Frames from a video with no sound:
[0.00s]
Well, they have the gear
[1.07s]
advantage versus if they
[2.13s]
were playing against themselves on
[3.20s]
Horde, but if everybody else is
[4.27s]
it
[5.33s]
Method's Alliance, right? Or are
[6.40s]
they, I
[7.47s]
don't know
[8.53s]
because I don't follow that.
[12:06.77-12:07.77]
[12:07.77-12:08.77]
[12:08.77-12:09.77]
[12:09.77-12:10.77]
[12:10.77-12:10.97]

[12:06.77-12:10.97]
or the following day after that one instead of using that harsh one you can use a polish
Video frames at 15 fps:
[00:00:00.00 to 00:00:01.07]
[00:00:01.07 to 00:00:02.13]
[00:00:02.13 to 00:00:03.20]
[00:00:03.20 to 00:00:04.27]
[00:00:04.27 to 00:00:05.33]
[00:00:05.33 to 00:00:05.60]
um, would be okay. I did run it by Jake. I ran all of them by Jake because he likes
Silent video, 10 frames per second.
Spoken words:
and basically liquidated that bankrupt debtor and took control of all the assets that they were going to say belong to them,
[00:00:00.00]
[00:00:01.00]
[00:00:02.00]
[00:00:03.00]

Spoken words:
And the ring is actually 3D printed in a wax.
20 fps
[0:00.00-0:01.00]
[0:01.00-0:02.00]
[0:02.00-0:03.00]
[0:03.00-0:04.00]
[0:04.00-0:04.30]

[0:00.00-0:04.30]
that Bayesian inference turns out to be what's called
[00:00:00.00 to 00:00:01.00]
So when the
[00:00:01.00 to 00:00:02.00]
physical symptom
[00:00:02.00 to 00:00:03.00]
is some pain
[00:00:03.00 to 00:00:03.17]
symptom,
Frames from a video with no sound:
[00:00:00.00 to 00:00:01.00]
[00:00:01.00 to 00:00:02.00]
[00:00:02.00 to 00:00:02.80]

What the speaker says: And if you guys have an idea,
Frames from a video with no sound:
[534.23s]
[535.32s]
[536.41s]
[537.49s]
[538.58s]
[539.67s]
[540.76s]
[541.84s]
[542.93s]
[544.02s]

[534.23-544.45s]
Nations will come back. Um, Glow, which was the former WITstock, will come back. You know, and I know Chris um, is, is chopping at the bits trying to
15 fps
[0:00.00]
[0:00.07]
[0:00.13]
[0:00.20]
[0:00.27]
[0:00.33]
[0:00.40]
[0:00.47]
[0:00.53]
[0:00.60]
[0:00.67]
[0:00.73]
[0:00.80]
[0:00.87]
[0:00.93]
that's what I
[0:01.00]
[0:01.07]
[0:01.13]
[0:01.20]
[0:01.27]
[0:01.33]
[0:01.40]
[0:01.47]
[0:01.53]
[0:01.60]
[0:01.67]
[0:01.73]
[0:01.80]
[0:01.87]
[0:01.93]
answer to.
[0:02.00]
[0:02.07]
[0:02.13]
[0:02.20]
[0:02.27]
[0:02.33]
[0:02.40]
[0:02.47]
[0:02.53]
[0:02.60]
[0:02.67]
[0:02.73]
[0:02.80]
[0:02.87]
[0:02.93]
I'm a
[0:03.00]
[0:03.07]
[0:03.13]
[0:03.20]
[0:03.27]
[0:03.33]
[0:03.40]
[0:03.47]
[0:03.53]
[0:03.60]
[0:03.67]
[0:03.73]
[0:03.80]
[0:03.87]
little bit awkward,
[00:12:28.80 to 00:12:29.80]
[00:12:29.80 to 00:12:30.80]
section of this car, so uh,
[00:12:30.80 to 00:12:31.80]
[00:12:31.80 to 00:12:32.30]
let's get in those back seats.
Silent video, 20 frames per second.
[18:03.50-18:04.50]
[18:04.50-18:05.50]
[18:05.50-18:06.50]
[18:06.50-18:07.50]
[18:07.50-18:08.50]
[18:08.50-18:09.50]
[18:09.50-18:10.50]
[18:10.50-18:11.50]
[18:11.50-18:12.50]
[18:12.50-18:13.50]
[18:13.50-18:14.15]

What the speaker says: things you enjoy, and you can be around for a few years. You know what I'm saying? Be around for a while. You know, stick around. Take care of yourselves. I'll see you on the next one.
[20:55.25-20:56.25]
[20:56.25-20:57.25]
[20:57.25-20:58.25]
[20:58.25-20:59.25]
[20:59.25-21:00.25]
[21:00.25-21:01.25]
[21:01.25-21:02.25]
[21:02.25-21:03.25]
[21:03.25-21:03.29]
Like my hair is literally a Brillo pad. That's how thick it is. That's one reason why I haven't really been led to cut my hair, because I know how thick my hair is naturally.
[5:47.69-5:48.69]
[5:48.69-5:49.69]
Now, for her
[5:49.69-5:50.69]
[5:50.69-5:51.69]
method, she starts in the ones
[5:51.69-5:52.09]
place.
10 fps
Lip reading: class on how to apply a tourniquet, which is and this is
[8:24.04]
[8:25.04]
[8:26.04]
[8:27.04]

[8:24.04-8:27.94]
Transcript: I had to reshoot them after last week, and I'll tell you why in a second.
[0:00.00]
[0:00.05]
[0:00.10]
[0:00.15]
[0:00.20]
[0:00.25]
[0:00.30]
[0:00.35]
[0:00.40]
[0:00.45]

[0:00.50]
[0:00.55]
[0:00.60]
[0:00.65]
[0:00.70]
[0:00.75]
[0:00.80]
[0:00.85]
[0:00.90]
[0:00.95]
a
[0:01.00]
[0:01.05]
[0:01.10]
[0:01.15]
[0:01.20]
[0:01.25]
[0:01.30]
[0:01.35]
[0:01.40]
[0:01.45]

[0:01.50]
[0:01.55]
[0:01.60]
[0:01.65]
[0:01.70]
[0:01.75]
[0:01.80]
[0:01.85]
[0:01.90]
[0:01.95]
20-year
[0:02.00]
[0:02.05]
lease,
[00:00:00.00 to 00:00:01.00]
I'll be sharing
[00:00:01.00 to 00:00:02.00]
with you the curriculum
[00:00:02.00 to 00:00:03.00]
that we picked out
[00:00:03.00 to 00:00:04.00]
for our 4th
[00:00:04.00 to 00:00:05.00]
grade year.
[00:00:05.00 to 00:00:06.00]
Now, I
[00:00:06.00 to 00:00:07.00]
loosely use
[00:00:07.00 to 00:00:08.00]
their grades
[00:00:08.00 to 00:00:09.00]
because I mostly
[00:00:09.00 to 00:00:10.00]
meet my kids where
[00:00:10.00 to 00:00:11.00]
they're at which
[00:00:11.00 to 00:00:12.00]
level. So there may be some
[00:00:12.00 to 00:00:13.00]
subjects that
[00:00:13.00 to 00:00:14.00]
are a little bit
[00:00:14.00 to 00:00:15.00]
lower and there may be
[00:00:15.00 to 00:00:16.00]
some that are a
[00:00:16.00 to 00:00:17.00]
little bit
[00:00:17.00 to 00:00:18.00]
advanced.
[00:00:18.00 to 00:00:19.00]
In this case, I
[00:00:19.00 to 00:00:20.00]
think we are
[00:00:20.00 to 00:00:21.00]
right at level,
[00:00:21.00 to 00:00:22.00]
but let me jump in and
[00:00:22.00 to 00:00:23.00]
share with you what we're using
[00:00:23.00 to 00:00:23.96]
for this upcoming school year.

********************

Using the records above, copy each line that contains "second".

== THE ANSWER ==
Silent video, 10 frames per second.
Silent video, 20 frames per second.
Transcript: I had to reshoot them after last week, and I'll tell you why in a second.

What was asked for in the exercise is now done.